[Saved entries]
━━━

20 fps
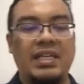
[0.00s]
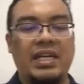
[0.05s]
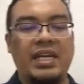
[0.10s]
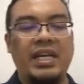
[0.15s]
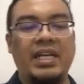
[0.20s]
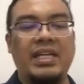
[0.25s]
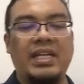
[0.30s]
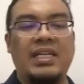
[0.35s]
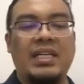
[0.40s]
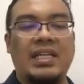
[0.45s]

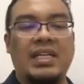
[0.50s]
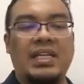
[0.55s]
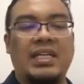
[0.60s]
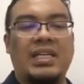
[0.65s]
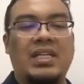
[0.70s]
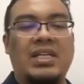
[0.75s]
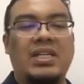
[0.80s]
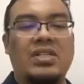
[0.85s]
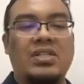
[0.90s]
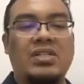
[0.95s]
Okay.
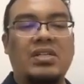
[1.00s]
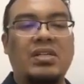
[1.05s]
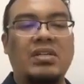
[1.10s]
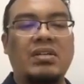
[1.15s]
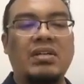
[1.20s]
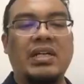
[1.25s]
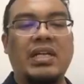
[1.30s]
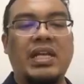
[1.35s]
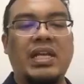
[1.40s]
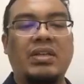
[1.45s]

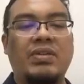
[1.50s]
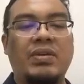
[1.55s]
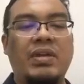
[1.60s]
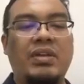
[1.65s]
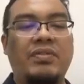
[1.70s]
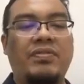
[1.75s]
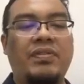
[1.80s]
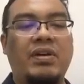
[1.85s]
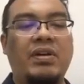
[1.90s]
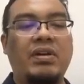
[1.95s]
So here
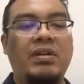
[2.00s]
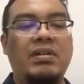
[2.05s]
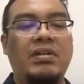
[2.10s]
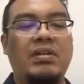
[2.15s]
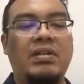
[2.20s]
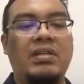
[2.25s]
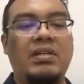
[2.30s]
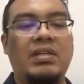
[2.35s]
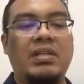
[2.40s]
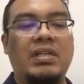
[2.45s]
24.
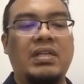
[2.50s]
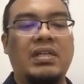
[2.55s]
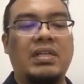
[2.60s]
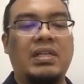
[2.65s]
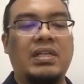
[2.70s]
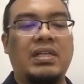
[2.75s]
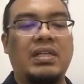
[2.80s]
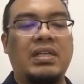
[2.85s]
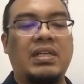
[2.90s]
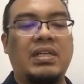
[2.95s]

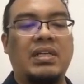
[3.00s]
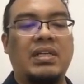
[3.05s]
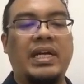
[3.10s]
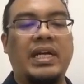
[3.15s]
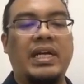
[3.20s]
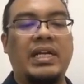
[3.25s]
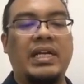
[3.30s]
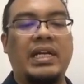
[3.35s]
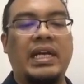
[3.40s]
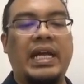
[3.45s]

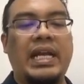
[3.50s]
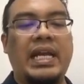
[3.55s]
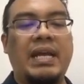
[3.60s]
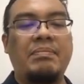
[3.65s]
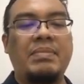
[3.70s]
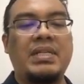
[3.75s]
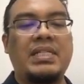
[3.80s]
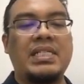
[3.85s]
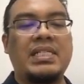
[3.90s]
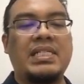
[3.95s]
Alright. And
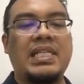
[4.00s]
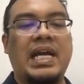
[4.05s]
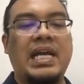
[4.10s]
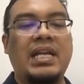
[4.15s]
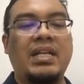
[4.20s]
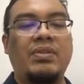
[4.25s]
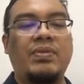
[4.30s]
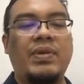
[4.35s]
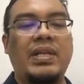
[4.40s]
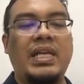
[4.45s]
then Mrs.
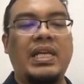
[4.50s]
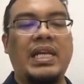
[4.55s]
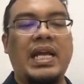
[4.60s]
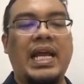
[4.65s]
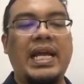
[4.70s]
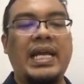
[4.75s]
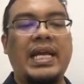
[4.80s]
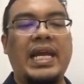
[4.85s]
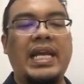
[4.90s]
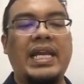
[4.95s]
Tan
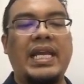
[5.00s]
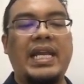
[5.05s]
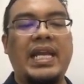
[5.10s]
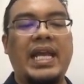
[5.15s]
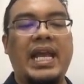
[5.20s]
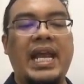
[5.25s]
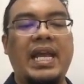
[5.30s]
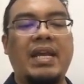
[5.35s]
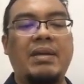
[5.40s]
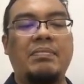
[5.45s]
29. And in
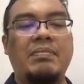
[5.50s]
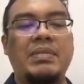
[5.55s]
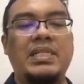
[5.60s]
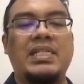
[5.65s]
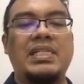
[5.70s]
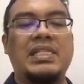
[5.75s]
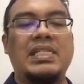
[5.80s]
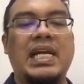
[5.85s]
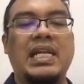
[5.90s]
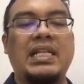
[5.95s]
the end,
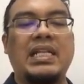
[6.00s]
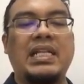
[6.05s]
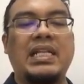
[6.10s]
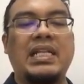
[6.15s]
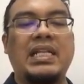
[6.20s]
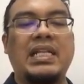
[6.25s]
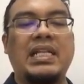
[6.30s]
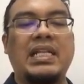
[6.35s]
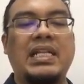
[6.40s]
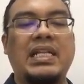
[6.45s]
Mrs. Tan
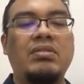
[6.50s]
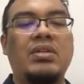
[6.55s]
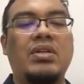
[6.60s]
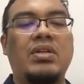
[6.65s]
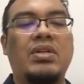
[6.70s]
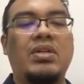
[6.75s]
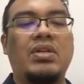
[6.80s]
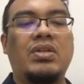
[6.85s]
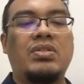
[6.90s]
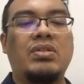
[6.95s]
32.
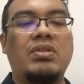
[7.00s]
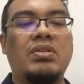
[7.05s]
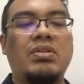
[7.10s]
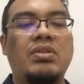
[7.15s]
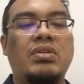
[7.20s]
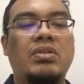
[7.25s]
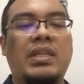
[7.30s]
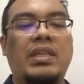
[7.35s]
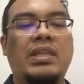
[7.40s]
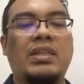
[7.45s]

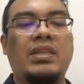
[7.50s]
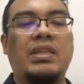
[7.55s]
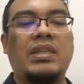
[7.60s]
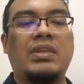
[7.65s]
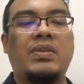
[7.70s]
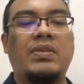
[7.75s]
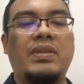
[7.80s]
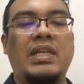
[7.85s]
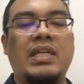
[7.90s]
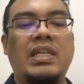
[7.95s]
So
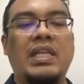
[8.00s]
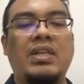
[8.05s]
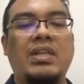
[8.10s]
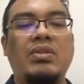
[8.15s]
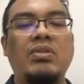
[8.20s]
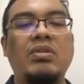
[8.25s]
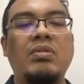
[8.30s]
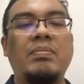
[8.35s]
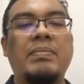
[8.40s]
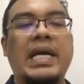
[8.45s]

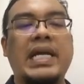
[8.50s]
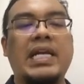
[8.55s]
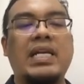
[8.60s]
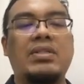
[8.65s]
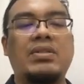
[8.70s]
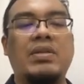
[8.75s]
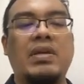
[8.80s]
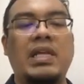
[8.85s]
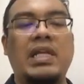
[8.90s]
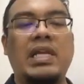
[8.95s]
32
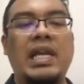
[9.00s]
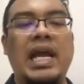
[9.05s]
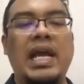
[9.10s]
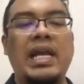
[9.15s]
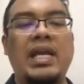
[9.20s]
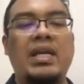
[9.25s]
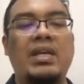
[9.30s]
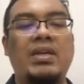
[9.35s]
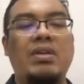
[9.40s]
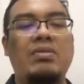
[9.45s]
minus
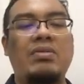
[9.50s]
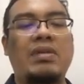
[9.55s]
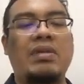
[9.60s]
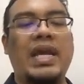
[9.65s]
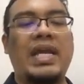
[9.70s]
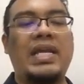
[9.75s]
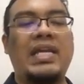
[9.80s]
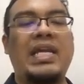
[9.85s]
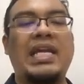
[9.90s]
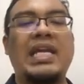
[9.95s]
29, you
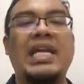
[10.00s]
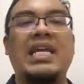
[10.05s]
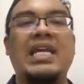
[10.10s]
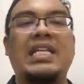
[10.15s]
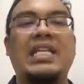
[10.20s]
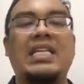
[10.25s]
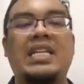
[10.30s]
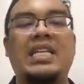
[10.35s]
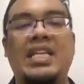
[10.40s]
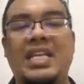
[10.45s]
get
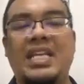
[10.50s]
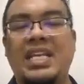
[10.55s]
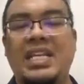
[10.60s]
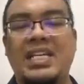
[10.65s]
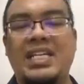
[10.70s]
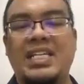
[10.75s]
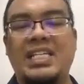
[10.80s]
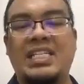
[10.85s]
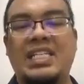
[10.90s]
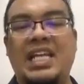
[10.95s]
in 3
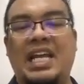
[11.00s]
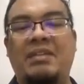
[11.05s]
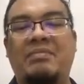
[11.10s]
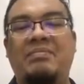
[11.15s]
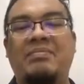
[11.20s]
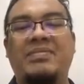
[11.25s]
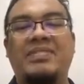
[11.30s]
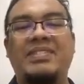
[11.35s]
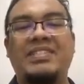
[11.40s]
years' time.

━━━

> Your assignment
Every entry should come back exactly as written, only without images.

> Result
20 fps
[0.00s]
[0.05s]
[0.10s]
[0.15s]
[0.20s]
[0.25s]
[0.30s]
[0.35s]
[0.40s]
[0.45s]

[0.50s]
[0.55s]
[0.60s]
[0.65s]
[0.70s]
[0.75s]
[0.80s]
[0.85s]
[0.90s]
[0.95s]
Okay.
[1.00s]
[1.05s]
[1.10s]
[1.15s]
[1.20s]
[1.25s]
[1.30s]
[1.35s]
[1.40s]
[1.45s]

[1.50s]
[1.55s]
[1.60s]
[1.65s]
[1.70s]
[1.75s]
[1.80s]
[1.85s]
[1.90s]
[1.95s]
So here
[2.00s]
[2.05s]
[2.10s]
[2.15s]
[2.20s]
[2.25s]
[2.30s]
[2.35s]
[2.40s]
[2.45s]
24.
[2.50s]
[2.55s]
[2.60s]
[2.65s]
[2.70s]
[2.75s]
[2.80s]
[2.85s]
[2.90s]
[2.95s]

[3.00s]
[3.05s]
[3.10s]
[3.15s]
[3.20s]
[3.25s]
[3.30s]
[3.35s]
[3.40s]
[3.45s]

[3.50s]
[3.55s]
[3.60s]
[3.65s]
[3.70s]
[3.75s]
[3.80s]
[3.85s]
[3.90s]
[3.95s]
Alright. And
[4.00s]
[4.05s]
[4.10s]
[4.15s]
[4.20s]
[4.25s]
[4.30s]
[4.35s]
[4.40s]
[4.45s]
then Mrs.
[4.50s]
[4.55s]
[4.60s]
[4.65s]
[4.70s]
[4.75s]
[4.80s]
[4.85s]
[4.90s]
[4.95s]
Tan
[5.00s]
[5.05s]
[5.10s]
[5.15s]
[5.20s]
[5.25s]
[5.30s]
[5.35s]
[5.40s]
[5.45s]
29. And in
[5.50s]
[5.55s]
[5.60s]
[5.65s]
[5.70s]
[5.75s]
[5.80s]
[5.85s]
[5.90s]
[5.95s]
the end,
[6.00s]
[6.05s]
[6.10s]
[6.15s]
[6.20s]
[6.25s]
[6.30s]
[6.35s]
[6.40s]
[6.45s]
Mrs. Tan
[6.50s]
[6.55s]
[6.60s]
[6.65s]
[6.70s]
[6.75s]
[6.80s]
[6.85s]
[6.90s]
[6.95s]
32.
[7.00s]
[7.05s]
[7.10s]
[7.15s]
[7.20s]
[7.25s]
[7.30s]
[7.35s]
[7.40s]
[7.45s]

[7.50s]
[7.55s]
[7.60s]
[7.65s]
[7.70s]
[7.75s]
[7.80s]
[7.85s]
[7.90s]
[7.95s]
So
[8.00s]
[8.05s]
[8.10s]
[8.15s]
[8.20s]
[8.25s]
[8.30s]
[8.35s]
[8.40s]
[8.45s]

[8.50s]
[8.55s]
[8.60s]
[8.65s]
[8.70s]
[8.75s]
[8.80s]
[8.85s]
[8.90s]
[8.95s]
32
[9.00s]
[9.05s]
[9.10s]
[9.15s]
[9.20s]
[9.25s]
[9.30s]
[9.35s]
[9.40s]
[9.45s]
minus
[9.50s]
[9.55s]
[9.60s]
[9.65s]
[9.70s]
[9.75s]
[9.80s]
[9.85s]
[9.90s]
[9.95s]
29, you
[10.00s]
[10.05s]
[10.10s]
[10.15s]
[10.20s]
[10.25s]
[10.30s]
[10.35s]
[10.40s]
[10.45s]
get
[10.50s]
[10.55s]
[10.60s]
[10.65s]
[10.70s]
[10.75s]
[10.80s]
[10.85s]
[10.90s]
[10.95s]
in 3
[11.00s]
[11.05s]
[11.10s]
[11.15s]
[11.20s]
[11.25s]
[11.30s]
[11.35s]
[11.40s]
years' time.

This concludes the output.